Die Idee der Opernstiftung haben wir begrüßt – die unter einem Dach möglichen Verschlankungen und Synergien zu nutzen, also durch Abbau von Doppelarbeit und Konkurrenzaufwand Mittel einzusparen und zugleich eine neue Klarheit des Auftritts zu ermöglichen; damit die geradezu historische Chance eines in Berlin jahrzehntelang nicht gelungenen Zentrums für Tanz und Ballett zu verbinden; zugleich in einer Stiftung die Allmacht der Senatspolitik zu relativieren und die Tür für die Mitverantwortung anderer, des Bundes wie Privater zu öffnen. Das war eine seit langem in Berlin nicht mehr vorhandene Herausforderung.

Die Realität? Der Senat hat das Thema klein gemacht, statt es sich groß vorzunehmen: Statt der vom Senator in seiner Standortbestimmung geforderten „Staatsferne“ wird der Stiftungsrat wieder ausschließlich nach Entscheidung des Senats besetzt. Und statt der versprochenen Funktion für Tanz und Ballett in Berlin ist auch im jetzigen Papier des Senators – ohne weitere Erläuterung – nur noch von Ballett die Rede. Die Opernstiftung hat bis zum heutigen Tage keines ihrer wesentlichen konstruktiven Ziele erreicht, manche schon endgültig verbaut. Sie ist kaum anders als als Sparmaßnahme kommuniziert und kommunizierbar. Sie hat alle Voraussetzungen, zu einem Paradebeispiel nicht der neuen Möglichkeiten, sondern der alten Unmöglichkeiten Berlins zu werden.
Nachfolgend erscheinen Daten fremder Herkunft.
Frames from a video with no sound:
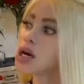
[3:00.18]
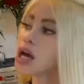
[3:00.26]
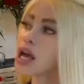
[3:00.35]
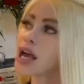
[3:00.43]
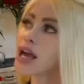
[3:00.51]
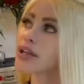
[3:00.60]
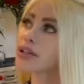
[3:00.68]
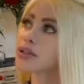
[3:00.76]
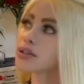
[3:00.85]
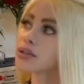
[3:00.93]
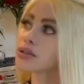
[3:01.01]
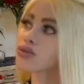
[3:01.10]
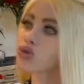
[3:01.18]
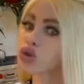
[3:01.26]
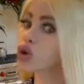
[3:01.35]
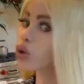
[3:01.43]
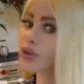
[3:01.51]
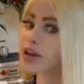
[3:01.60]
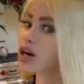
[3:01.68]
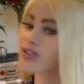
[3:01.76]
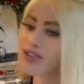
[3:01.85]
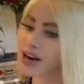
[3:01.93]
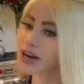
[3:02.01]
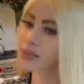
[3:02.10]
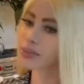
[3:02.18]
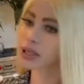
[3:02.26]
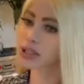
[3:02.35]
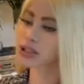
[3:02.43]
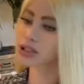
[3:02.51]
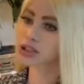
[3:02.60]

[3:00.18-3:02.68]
and ruin their credit because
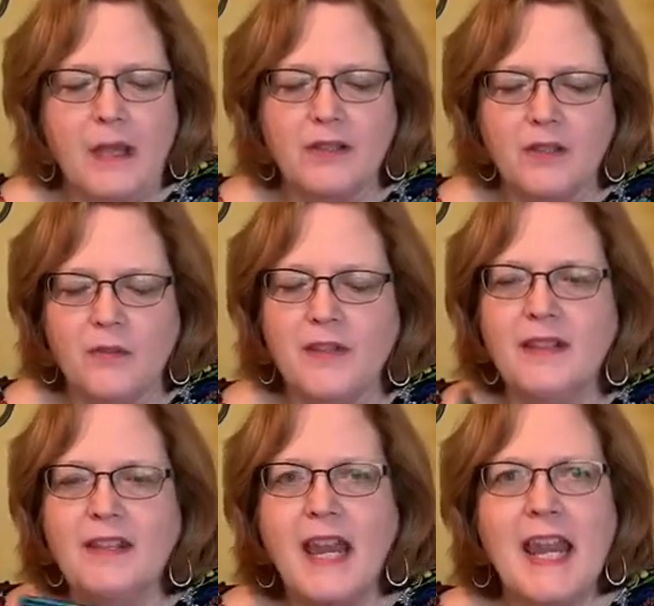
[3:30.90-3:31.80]
So this
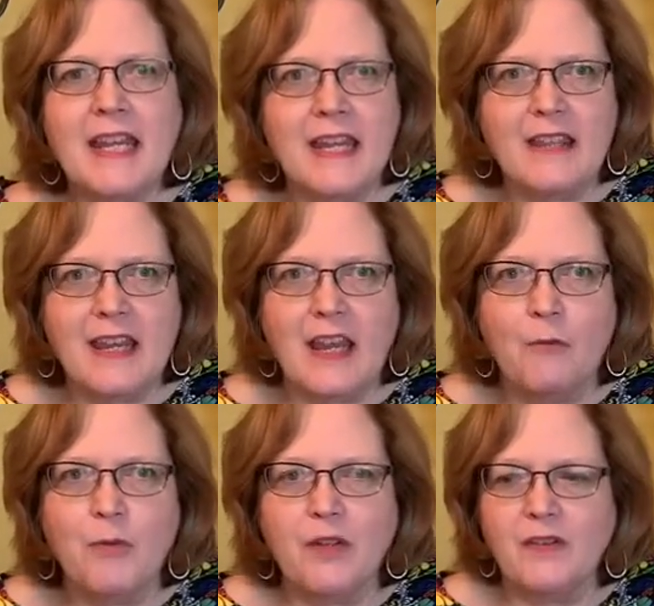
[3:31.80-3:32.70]
is a handy thing.
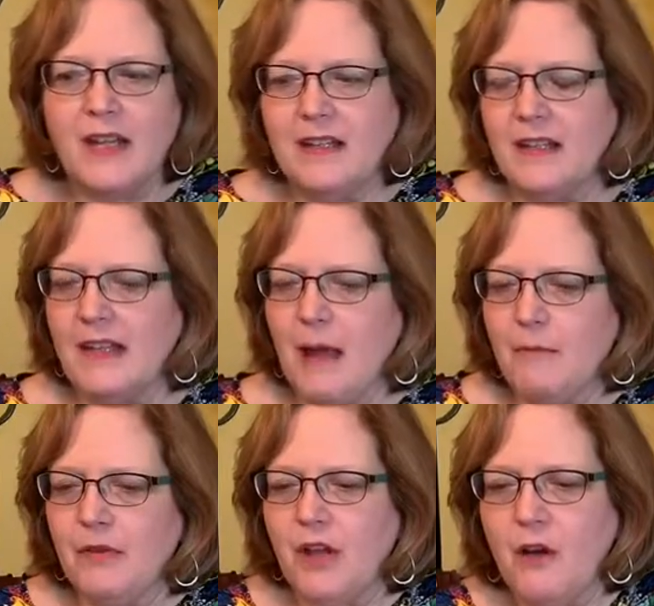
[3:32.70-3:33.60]
I'll put a link to that
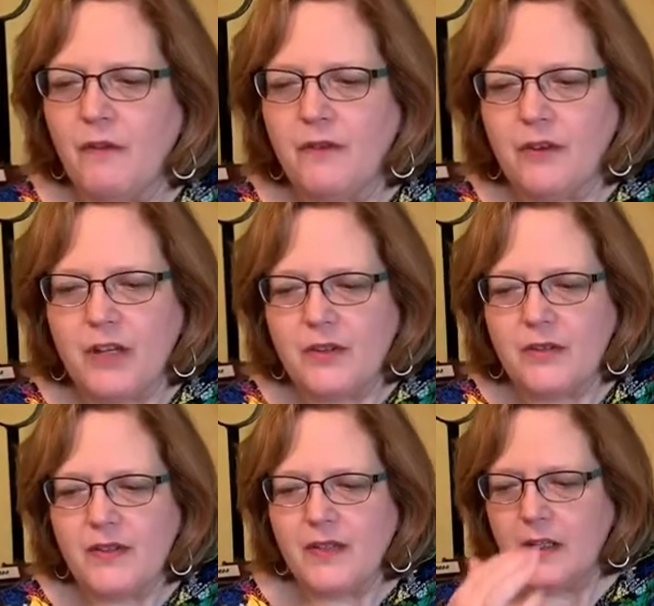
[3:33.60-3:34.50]
below if you're
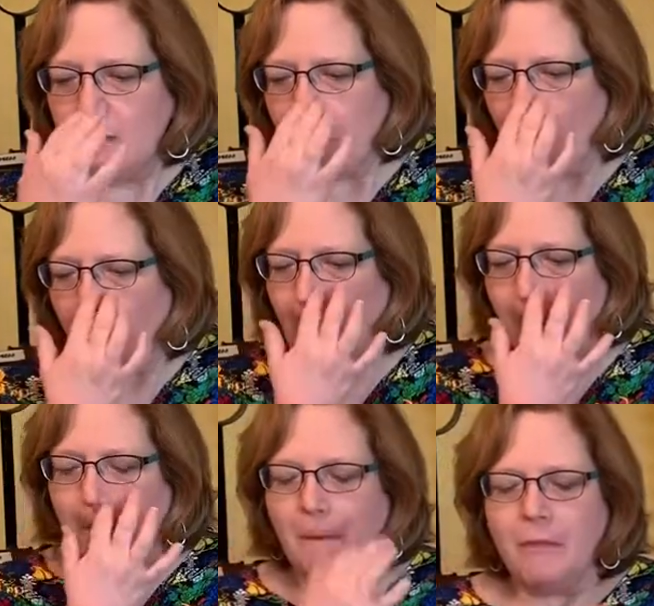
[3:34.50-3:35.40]
interested.
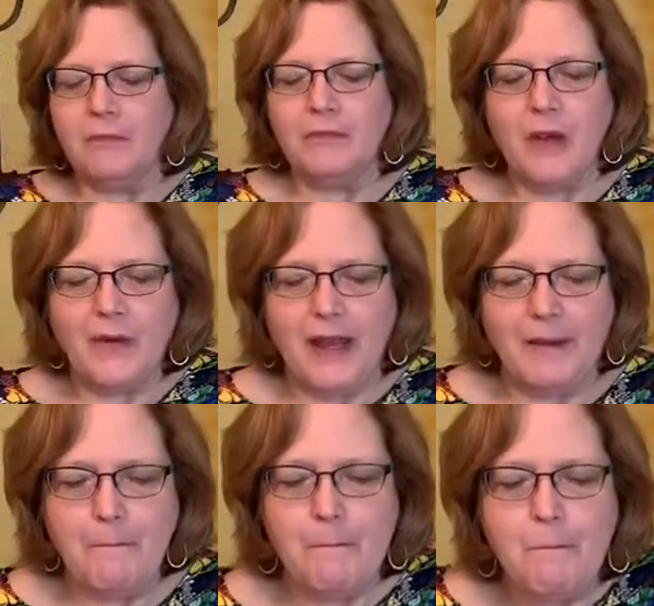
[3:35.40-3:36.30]
Okay,
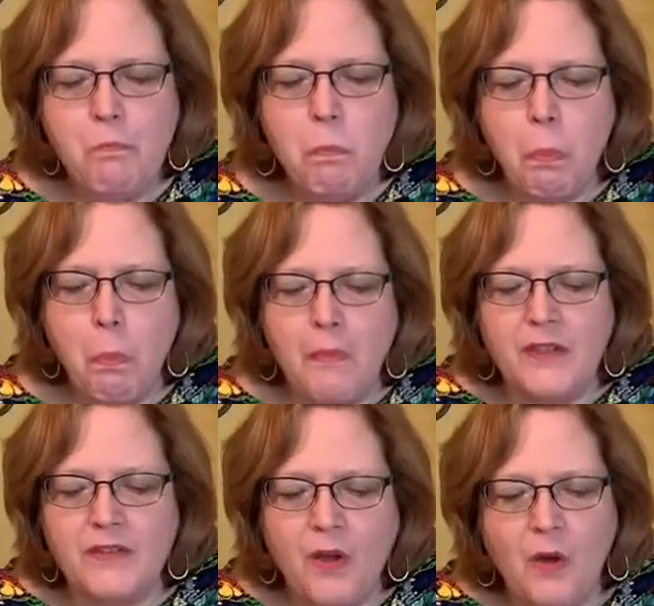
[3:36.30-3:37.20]

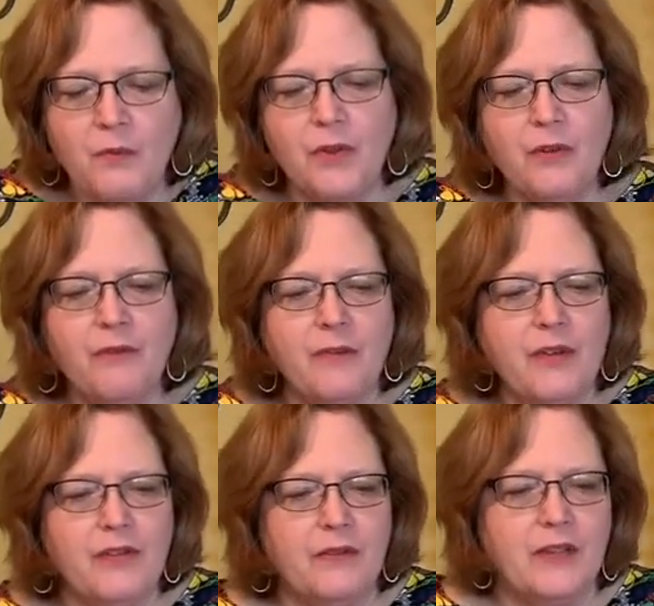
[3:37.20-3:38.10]
so
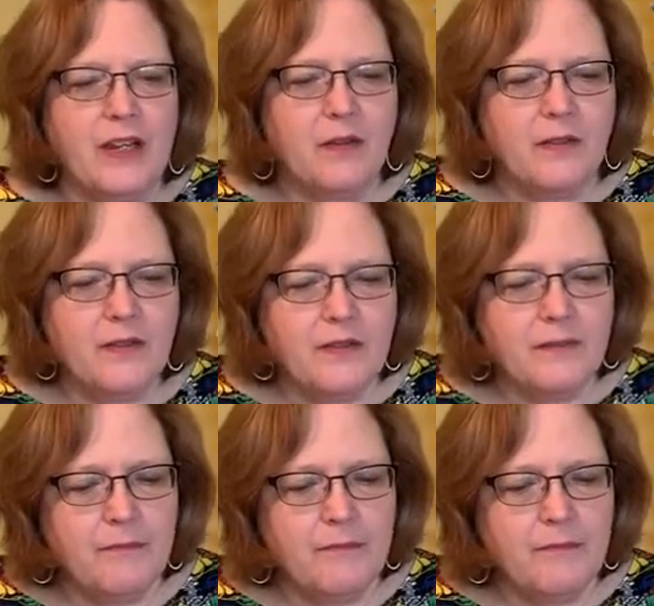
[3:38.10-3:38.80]
universal needles.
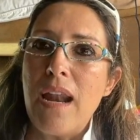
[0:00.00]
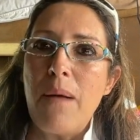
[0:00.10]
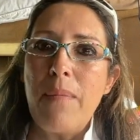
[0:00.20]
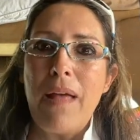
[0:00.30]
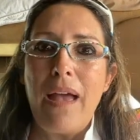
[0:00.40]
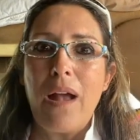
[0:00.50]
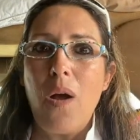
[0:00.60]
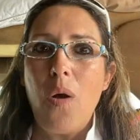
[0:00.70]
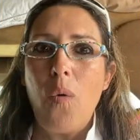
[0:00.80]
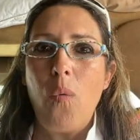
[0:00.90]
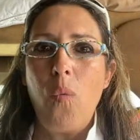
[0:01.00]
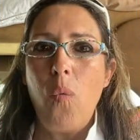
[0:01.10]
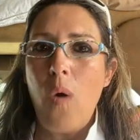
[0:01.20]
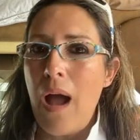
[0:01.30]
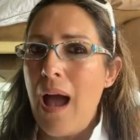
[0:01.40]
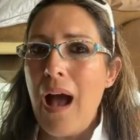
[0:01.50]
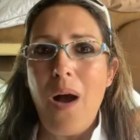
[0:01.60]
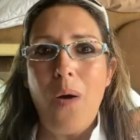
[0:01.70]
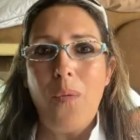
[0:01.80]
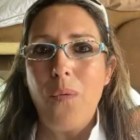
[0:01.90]
And I'm like,
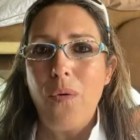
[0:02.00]
wow,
Zu den auf den ersten Blick sichtbarsten Neuigkeiten für einen zukünftigen Kulturbetrieb in Berlin gehört seine Funktion als Hauptstadt Deutschlands. Will man eine inhaltlich begründete und deshalb auch zuverlässige Hauptstadtkulturförderung aufbauen, muss sie sich auf Grundsätze beziehen, die auf diese heutige Hauptstadt Berlin zutreffen. Das aktuelle Engagement des Bundes soll hier nicht klein geredet werden. Wenn es aber seine Konkretisierung eher „nach Gefühl und Wellenschlag“ durch die handelnden Politiker erhält, entwickelt sich keine Beständigkeit.

Das Papier des Senators ist zum bisher erreichten Stand der Dinge ungewöhnlich realistisch und zutreffend. Es mangelt aber an der politischen Handlungsstrategie. Um was es geht, ist der angemessene Umgang Deutschlands mit seiner Hauptstadt, nicht die milde Gabe für das hilfsbedürftige Berlin. Was angemessen ist, leitet sich ab von Verantwortung und von nationalem Nutzen. Die Möglichkeiten Berlins müssen der Ausgangspunkt sein, nicht seine Probleme.

Der Senator spricht am Schluss von „strategischen Verabredungen“, sogar vom „Prozess gemeinschaftlichen Handelns“. Die Praxis seiner Entscheidungsfindung ist aber vom Text seines Papiers weit entfernt. Unser Eindruck ist: Er praktiziert nicht eine „Vergesellschaftung (im richtigen Sinne!) politischer Willensbildung“, sondern versteckt sich im krassen Gegensatz dazu regelrecht in der Vorbereitung seiner Entscheidungen.